Ethereum exécutera sept mises à jour du réseau (fourchettes) au cours des quatre prochaines années pour protéger sa sécurité contre les ordinateurs quantiques et réduire les délais de confirmation à quelques secondes.
La feuille de route, appelée Carte de paille et publié le 25 février par le chercheur Justin Drake, établit un calendrier alphabétique qui se terminera en 2029 avec une infrastructure radicalement plus rapide et simplifiée.
Ce plan technique organise le développement en cycles de six mois, à commencer par les fourches Glamsterdam et Hegotásuivies des versions I*, J*, K* et L*. L’objectif principal est d’atteindre une « résistance quantique » en remplaçant les signatures numériques actuelles par des schémas basés sur le hachage, une norme cryptographique que les ordinateurs quantiques ne pourraient pas violer.
Vitalik Buterin, co-fondateur du réseau, a en outre souligné que cette transition sera modulaire.
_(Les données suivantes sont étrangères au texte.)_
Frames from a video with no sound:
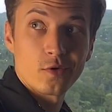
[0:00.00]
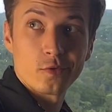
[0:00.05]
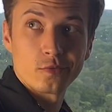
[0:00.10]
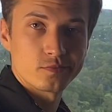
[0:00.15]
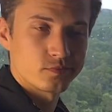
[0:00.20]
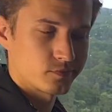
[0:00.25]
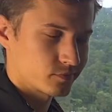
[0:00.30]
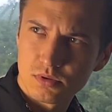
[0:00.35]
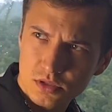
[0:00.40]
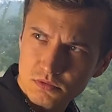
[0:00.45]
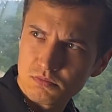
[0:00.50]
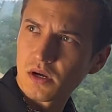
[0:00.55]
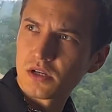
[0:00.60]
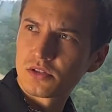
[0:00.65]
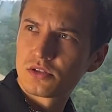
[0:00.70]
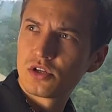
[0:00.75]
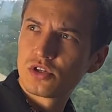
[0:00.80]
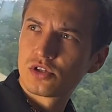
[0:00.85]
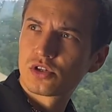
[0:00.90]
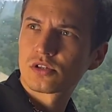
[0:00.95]
Oh, but my
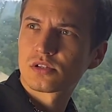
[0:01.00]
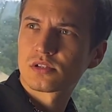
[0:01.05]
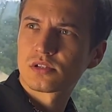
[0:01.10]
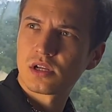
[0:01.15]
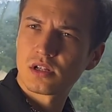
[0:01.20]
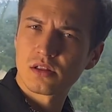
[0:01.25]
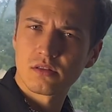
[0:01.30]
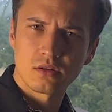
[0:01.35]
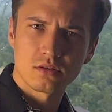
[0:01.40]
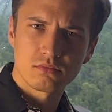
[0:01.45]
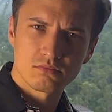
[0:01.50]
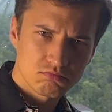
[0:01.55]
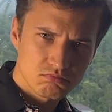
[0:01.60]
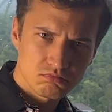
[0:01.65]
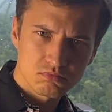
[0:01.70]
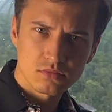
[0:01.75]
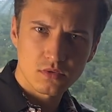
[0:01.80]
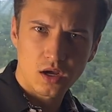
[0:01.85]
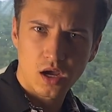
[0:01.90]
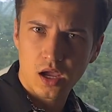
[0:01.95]
teacher said that
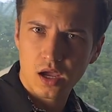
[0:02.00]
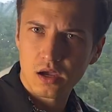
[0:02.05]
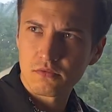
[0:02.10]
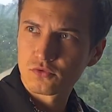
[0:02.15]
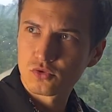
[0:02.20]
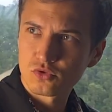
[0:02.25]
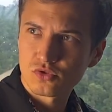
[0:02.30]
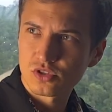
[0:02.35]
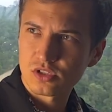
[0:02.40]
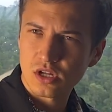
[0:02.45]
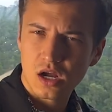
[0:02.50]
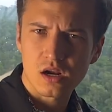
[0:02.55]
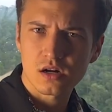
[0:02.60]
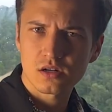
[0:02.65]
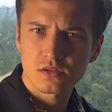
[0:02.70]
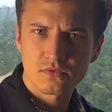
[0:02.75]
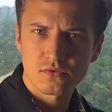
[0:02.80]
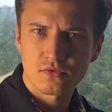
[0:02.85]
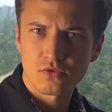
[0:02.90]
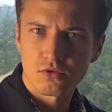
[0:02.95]
I have to
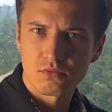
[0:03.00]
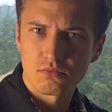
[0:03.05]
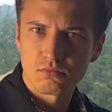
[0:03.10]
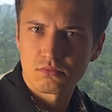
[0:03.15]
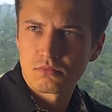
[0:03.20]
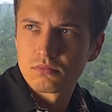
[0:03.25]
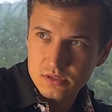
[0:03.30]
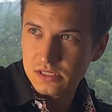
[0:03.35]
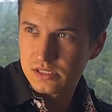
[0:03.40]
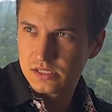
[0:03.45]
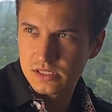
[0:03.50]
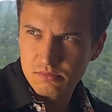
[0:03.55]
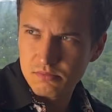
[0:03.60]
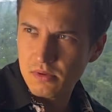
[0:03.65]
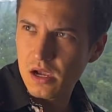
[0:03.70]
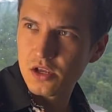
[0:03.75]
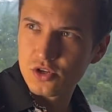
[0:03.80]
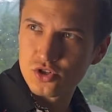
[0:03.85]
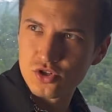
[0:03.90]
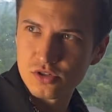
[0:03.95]
start from C
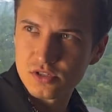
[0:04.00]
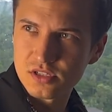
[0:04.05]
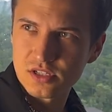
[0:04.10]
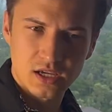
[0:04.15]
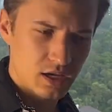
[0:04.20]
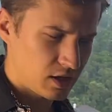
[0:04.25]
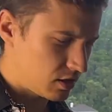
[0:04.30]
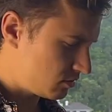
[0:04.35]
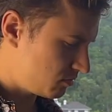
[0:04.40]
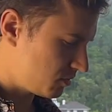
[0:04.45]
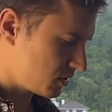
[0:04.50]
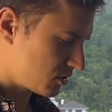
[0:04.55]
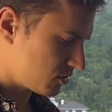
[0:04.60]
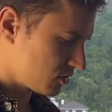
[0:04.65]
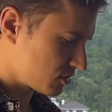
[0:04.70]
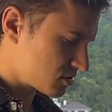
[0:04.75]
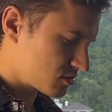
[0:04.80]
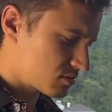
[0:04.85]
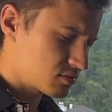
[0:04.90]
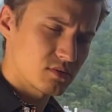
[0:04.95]
major scale
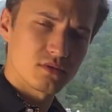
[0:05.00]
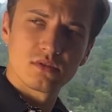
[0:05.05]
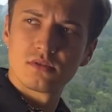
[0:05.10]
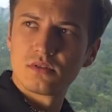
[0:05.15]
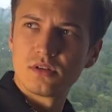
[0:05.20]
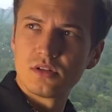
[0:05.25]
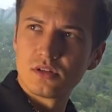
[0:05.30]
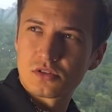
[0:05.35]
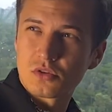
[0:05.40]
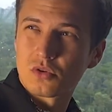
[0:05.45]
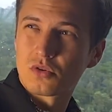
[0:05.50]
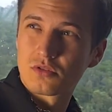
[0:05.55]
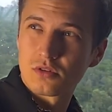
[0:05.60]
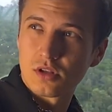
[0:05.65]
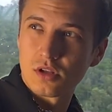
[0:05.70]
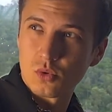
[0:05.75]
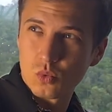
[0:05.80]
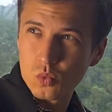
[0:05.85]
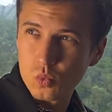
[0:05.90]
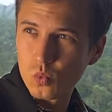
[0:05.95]
because it's
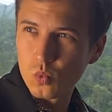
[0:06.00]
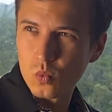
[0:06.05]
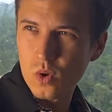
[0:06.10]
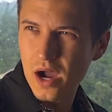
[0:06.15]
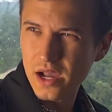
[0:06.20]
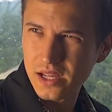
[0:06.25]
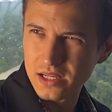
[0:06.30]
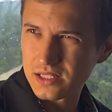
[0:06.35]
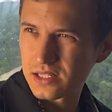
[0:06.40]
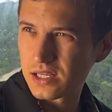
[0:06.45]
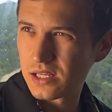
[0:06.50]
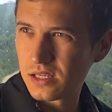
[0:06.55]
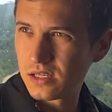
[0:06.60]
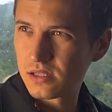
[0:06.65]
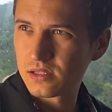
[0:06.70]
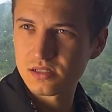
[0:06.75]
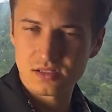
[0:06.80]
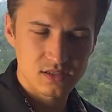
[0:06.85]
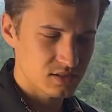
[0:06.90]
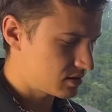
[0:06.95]
only white
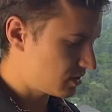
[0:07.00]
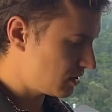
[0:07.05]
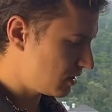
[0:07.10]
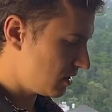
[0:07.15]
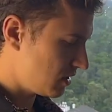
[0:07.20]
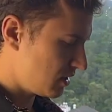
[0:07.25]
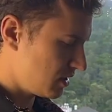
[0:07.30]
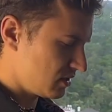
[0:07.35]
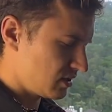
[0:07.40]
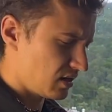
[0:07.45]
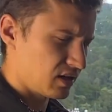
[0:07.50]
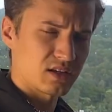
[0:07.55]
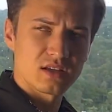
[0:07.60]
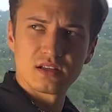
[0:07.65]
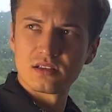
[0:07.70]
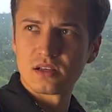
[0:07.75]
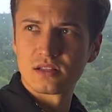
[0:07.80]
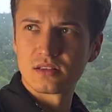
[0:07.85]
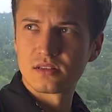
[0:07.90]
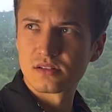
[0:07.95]
keys and I
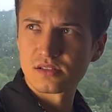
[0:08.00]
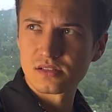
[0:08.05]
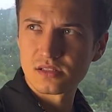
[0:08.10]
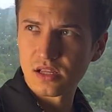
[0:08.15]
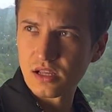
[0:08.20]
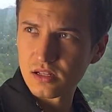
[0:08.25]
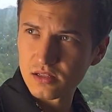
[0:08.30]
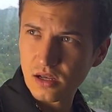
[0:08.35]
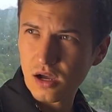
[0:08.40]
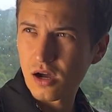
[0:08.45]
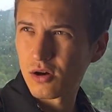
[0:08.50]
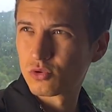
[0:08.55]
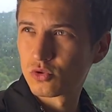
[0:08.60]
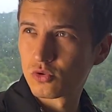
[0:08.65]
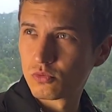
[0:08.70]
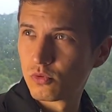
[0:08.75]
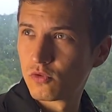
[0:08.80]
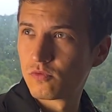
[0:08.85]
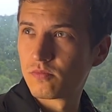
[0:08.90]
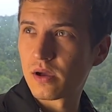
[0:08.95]
can understand how
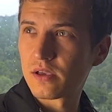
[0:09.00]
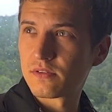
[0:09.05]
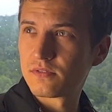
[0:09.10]
to move my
Le processus implique le remplacement des composants du protocole pièce par pièce jusqu’à ce que le système soit entièrement compatible avec les preuves à connaissance nulle (compatible STARK) et formellement vérifié, garantissant que le code est mathématiquement correct.
Le fondateur d’Ethereum a souligné que pour que le réseau réussisse le “test d’abandon” – un scénario dans lequel le protocole survit même sans ses développeurs – il est essentiel d’atteindre une “résistance quantique totale”, comme le rapporte CriptoNoticias.
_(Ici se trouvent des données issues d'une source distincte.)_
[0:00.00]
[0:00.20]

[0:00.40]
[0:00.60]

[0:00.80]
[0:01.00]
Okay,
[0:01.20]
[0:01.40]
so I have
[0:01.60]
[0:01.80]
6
Minimmit : le chemin vers la finalité en quelques secondes
Pour résoudre la latence, ou le temps pendant lequel une transaction est considérée comme irréversible, Strawmap propose la mise en œuvre de Réduireun algorithme de consensus BFT (Byzantine Fault Tolerance) « à un seul tour ». Actuellement, Ethereum utilise un système appelé Gasper, qui nécessite environ 16 minutes pour être irréversible.
Minimmit permet de dissocier les blocs individuels de l’objectif du réseau. Avec ce changement, Ethereum pourrait atteindre objectif dans une plage de 6 à 16 secondes. Cela signifie que les utilisateurs n’auraient pas à attendre des cycles de plusieurs minutes pour confirmer la sécurité de leurs fonds, ce qui correspondrait à l’expérience d’utilisation de réseaux centralisés ou à haut débit sans sacrifier la décentralisation.
En complément de Minimmit, Buterin a proposé une réduction progressive du temps de blocage (créneau horaire). Le parcours technique suggère de passer des 12 secondes actuelles à 8, 6 et 4 secondes, dans le but d’atteindre 2 secondes. Cette accélération sera soutenue par des améliorations au niveau de la couche réseau (P2P) grâce à l’utilisation du « codage d’effacement », une technique qui fragmente les données afin que les nœuds puissent reconstruire des blocs complets plus rapidement et avec moins de bande passante.
Enfin, Drake a précisé que le Carte de paille fonctionne comme une « proposition d’homme de paille » ; Il s’agit d’un projet technique destiné à générer un débat et un consensus parmi les développeurs de l’écosystème, et non un mandat immuable de la Fondation Ethereum.